Ao todo, há R$ 224 bilhões em créditos suspensos, vinculados a 880 mil ações judiciais. Todas essas cobranças estão paradas, mas algumas já devem ser retomadas pelo Fisco.
É o caso da tese sobre a incidência de PIS/Cofins sobre Juros sobre Capital Próprio. O Superior Tribunal de Justiça (STJ) já tem jurisprudência contra a dedução do JCP da base de cálculo para o PIS/Cofins. "São 116 contribuintes que têm créditos suspensos por essa tese, que respondem por mais de R$ 2,2 bilhões", disse o subsecretário.
O STJ também julgou favorável a inclusão do ISS na base de cálculo do PIS/Cofins. Com isso, 1.150 contribuintes devem ser alvo da Receita. Eles respondem por débitos de R$ 350 milhões. "Se contribuinte não declarou o débito (após o julgamento), faremos lançamento do crédito tributário. Com o lançamento desse sistema, identificamos essas situações", disse Occaso.

Carf
O secretário da Receita Federal, Jorge Rachid, enviou um memorando ao presidente do Conselho Administrativo de Recursos Fiscais (Carf), pedindo prioridade para processos que estão na segunda instância e superam R$ 10 milhões. Isso totaliza cerca de R$ 5 bilhões em ações no Carf, que é uma espécie de tribunal da Receita.
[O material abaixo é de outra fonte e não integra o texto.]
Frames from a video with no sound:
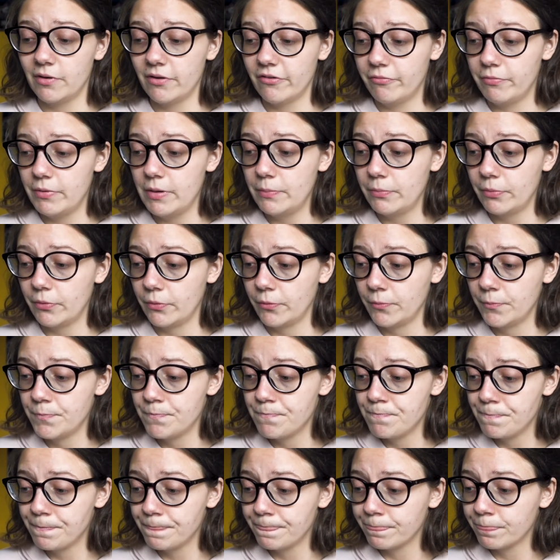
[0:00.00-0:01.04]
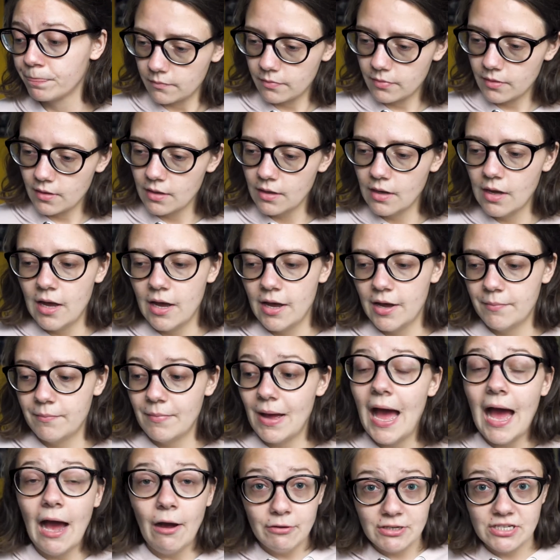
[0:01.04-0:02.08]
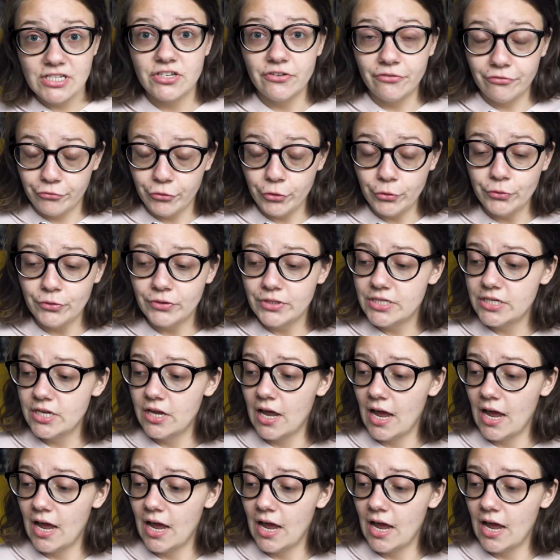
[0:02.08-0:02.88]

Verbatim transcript: of people um, how is the food?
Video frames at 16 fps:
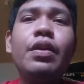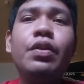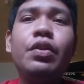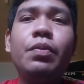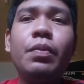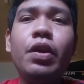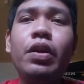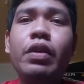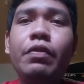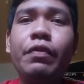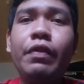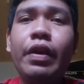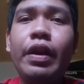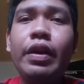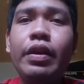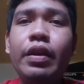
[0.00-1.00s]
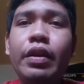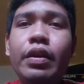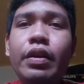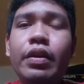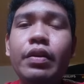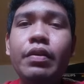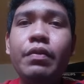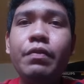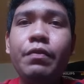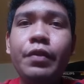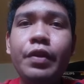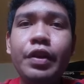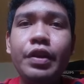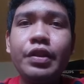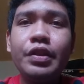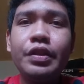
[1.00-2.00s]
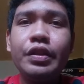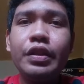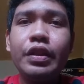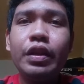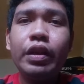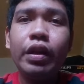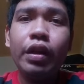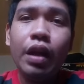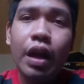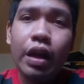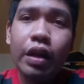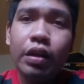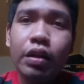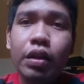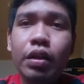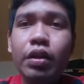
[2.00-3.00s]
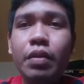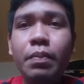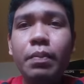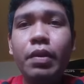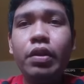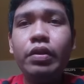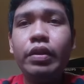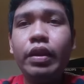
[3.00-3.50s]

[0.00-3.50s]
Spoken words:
To mount the fan, first, align the mounting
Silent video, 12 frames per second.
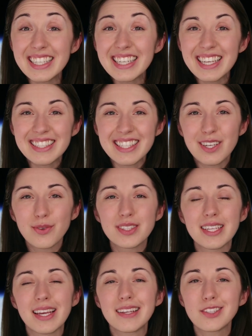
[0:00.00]
DNA
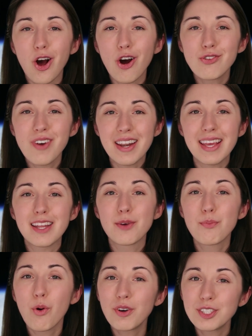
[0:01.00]
sequencing is already an
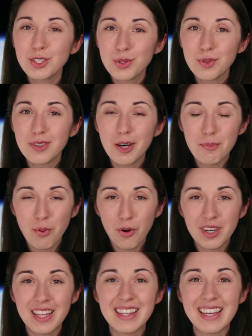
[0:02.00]
important tool
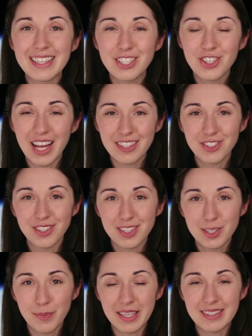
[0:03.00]
aboard the International
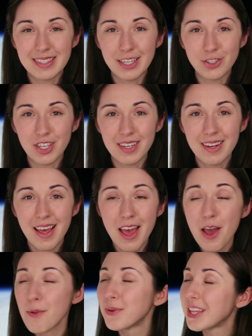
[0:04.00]
Space Station,
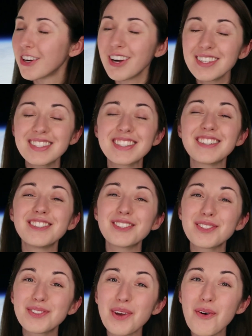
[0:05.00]
but there are
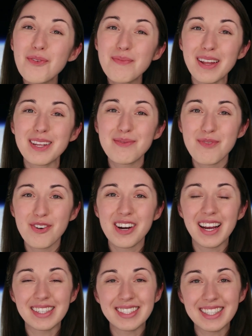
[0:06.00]
still so many more
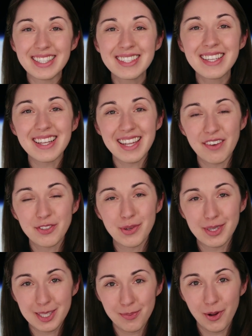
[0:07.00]
ideas left
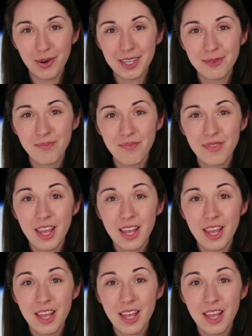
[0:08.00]
to explore.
A intenção é dar celeridade aos julgamentos de processos e faz parte de um conjunto de ações da Receita para coibir fraudes e irregularidades, além de recuperar valores sonegados indevidamente. O órgão deflagrou três tipos de operação que miram R$ 41,1 bilhões em créditos. "Esperamos recuperar R$ 16,8 bilhões, sem contar multa e juros", disse Occaso.